** TASK INPUT follows **

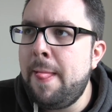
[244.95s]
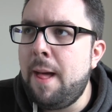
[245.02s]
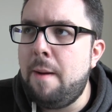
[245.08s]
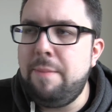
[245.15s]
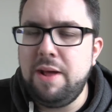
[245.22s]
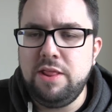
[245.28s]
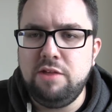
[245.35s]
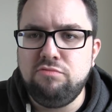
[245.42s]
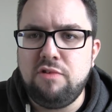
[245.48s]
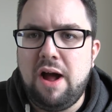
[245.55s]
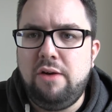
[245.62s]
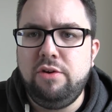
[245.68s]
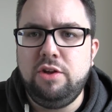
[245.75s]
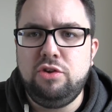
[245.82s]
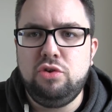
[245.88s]
a bit of the
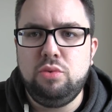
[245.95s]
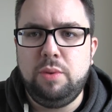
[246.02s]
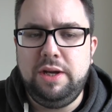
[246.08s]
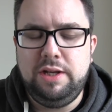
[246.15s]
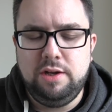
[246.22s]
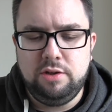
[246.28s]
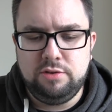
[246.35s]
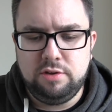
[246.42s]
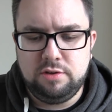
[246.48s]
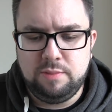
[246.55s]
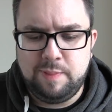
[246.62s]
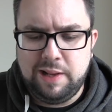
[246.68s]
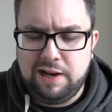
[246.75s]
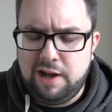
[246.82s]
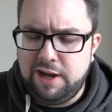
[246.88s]
rounded sweetness. It's a
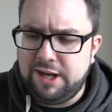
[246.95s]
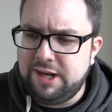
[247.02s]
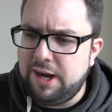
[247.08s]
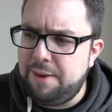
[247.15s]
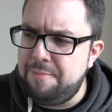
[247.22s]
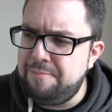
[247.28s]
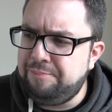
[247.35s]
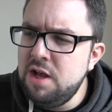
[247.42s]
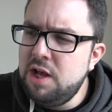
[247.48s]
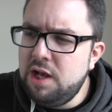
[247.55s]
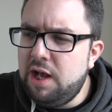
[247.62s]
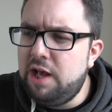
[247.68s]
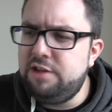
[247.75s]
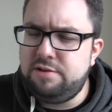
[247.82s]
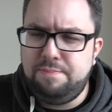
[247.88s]
bit like
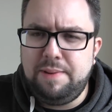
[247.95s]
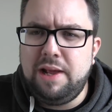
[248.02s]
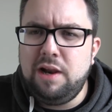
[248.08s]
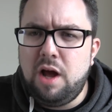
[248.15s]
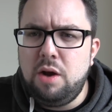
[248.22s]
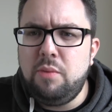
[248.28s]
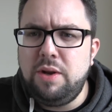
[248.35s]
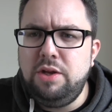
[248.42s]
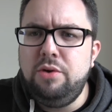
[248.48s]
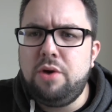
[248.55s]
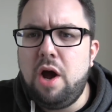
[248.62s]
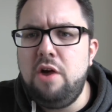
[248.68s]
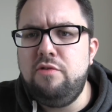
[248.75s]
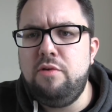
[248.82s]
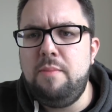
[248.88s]
when you
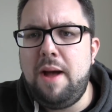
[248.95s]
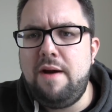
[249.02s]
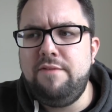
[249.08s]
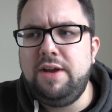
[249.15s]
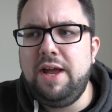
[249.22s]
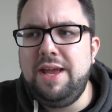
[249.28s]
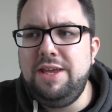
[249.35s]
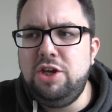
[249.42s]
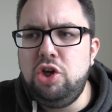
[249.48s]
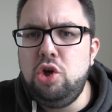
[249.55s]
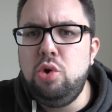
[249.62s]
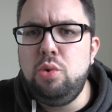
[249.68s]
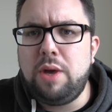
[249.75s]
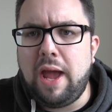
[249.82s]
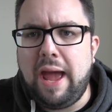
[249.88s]
go from having
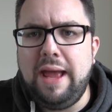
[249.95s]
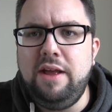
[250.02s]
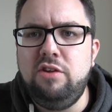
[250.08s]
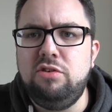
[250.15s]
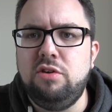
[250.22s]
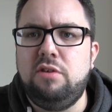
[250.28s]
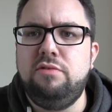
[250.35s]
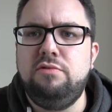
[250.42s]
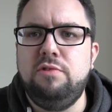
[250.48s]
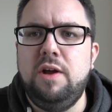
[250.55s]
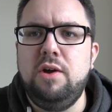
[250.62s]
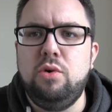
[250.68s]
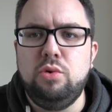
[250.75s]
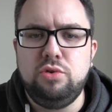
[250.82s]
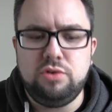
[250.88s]
a UK soft
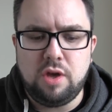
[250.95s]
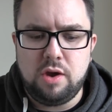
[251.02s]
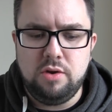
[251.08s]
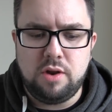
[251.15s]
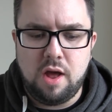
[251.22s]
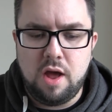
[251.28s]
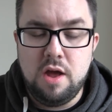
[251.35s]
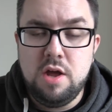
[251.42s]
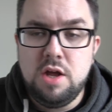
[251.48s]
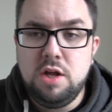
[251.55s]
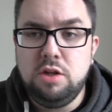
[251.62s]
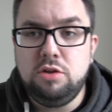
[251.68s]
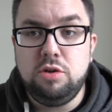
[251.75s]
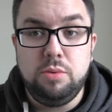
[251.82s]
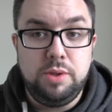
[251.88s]
drink or soda
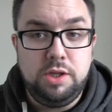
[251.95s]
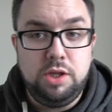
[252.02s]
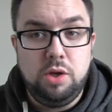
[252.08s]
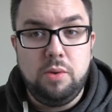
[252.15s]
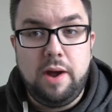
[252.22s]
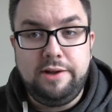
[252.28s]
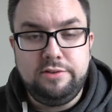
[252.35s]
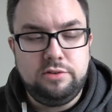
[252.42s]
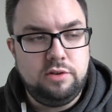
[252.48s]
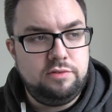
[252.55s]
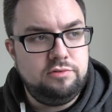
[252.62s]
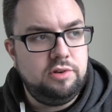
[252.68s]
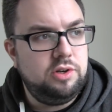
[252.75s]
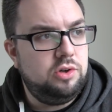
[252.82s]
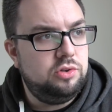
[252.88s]
to a US
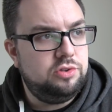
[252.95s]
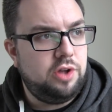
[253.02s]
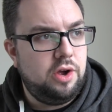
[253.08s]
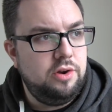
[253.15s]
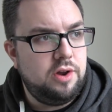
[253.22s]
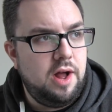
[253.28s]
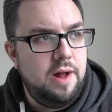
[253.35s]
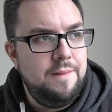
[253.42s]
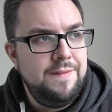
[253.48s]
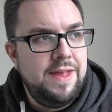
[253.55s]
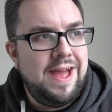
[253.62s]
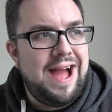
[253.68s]
soft drink or soda,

** End of TASK INPUT **

Only the pictures are to be left out; everything else in the entries above must be duplicated exactly.

[244.95s]
[245.02s]
[245.08s]
[245.15s]
[245.22s]
[245.28s]
[245.35s]
[245.42s]
[245.48s]
[245.55s]
[245.62s]
[245.68s]
[245.75s]
[245.82s]
[245.88s]
a bit of the
[245.95s]
[246.02s]
[246.08s]
[246.15s]
[246.22s]
[246.28s]
[246.35s]
[246.42s]
[246.48s]
[246.55s]
[246.62s]
[246.68s]
[246.75s]
[246.82s]
[246.88s]
rounded sweetness. It's a
[246.95s]
[247.02s]
[247.08s]
[247.15s]
[247.22s]
[247.28s]
[247.35s]
[247.42s]
[247.48s]
[247.55s]
[247.62s]
[247.68s]
[247.75s]
[247.82s]
[247.88s]
bit like
[247.95s]
[248.02s]
[248.08s]
[248.15s]
[248.22s]
[248.28s]
[248.35s]
[248.42s]
[248.48s]
[248.55s]
[248.62s]
[248.68s]
[248.75s]
[248.82s]
[248.88s]
when you
[248.95s]
[249.02s]
[249.08s]
[249.15s]
[249.22s]
[249.28s]
[249.35s]
[249.42s]
[249.48s]
[249.55s]
[249.62s]
[249.68s]
[249.75s]
[249.82s]
[249.88s]
go from having
[249.95s]
[250.02s]
[250.08s]
[250.15s]
[250.22s]
[250.28s]
[250.35s]
[250.42s]
[250.48s]
[250.55s]
[250.62s]
[250.68s]
[250.75s]
[250.82s]
[250.88s]
a UK soft
[250.95s]
[251.02s]
[251.08s]
[251.15s]
[251.22s]
[251.28s]
[251.35s]
[251.42s]
[251.48s]
[251.55s]
[251.62s]
[251.68s]
[251.75s]
[251.82s]
[251.88s]
drink or soda
[251.95s]
[252.02s]
[252.08s]
[252.15s]
[252.22s]
[252.28s]
[252.35s]
[252.42s]
[252.48s]
[252.55s]
[252.62s]
[252.68s]
[252.75s]
[252.82s]
[252.88s]
to a US
[252.95s]
[253.02s]
[253.08s]
[253.15s]
[253.22s]
[253.28s]
[253.35s]
[253.42s]
[253.48s]
[253.55s]
[253.62s]
[253.68s]
soft drink or soda,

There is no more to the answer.